Hello. I don't know how unusual this problem is but it is making me a little crazy. I got engaged about 1.5 weeks ago. I'm thrilled to death about that. I've known this is the right guy for me for a very long time.
He proposed the same weekend that I graduated grad school. I just got my Master's Degree in Community Counseling.
To complete grad school, I had to quit my job. By that point, we were living together. I had to quit my job to do my internship. For the past year, our deal was he worked, I did all the housework, most of the cooking, etc. I covered my share of the rent with a student loan. I finished school in August. I started job searching before that.

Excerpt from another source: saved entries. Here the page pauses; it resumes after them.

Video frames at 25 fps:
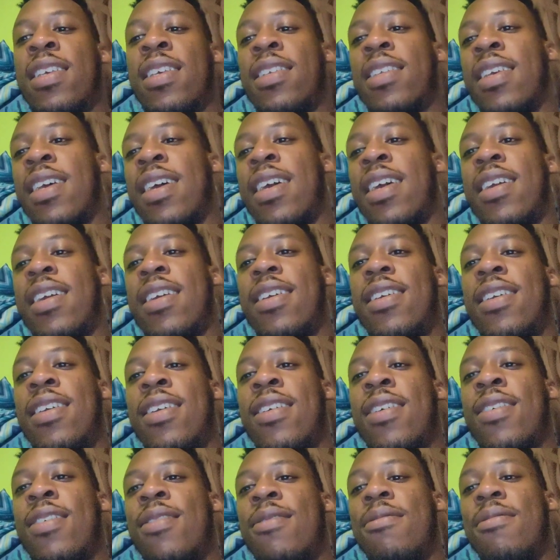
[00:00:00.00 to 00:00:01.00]
it's like,
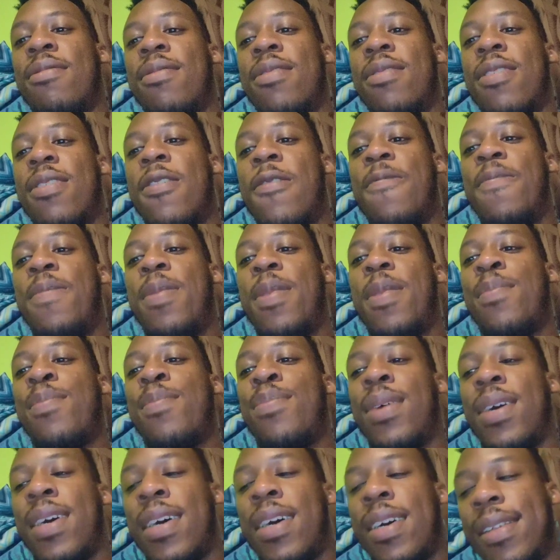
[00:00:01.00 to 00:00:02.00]
yo.
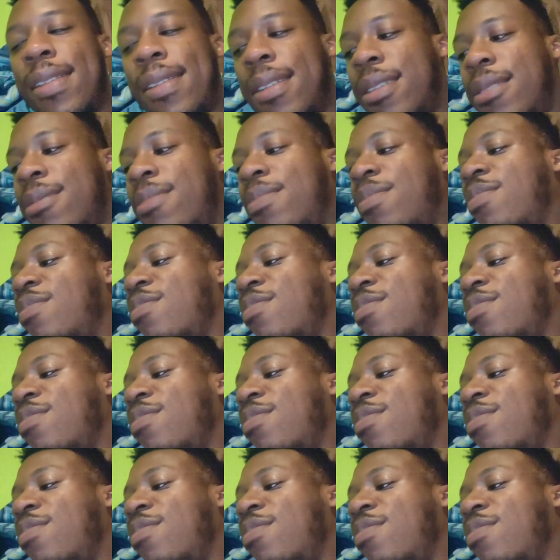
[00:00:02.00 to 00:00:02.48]
But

I had a temp job just long enough to qualify for unemployment.
So my conundrum is trying to plan a wedding on one over-taxed salary. Of course, I understand that we can do a budget wedding. I know this and I believe in cutting corners where we can and we will.
I'm just feeling so much pressure now and I don't know how to let it go. I'm job searching like my life depends on it but, almost every morning since my engagement, I've woken up with money worries racing through my head. Is there anyone else who has been through this and can empathize and tell me how to turn off the worries? You'd think a trained counselor would know this but I'm struggling. I've never been out of work before. I've always been a person who defined myself by my job. Without work, I barely know who I am. I love being a fiancee but I hate feeling like that is all that I am.
Thanks for listening. The one bright upside to all of this is that I've been able to start some planning for the wedding. I'm not letting this free time go to waste at least.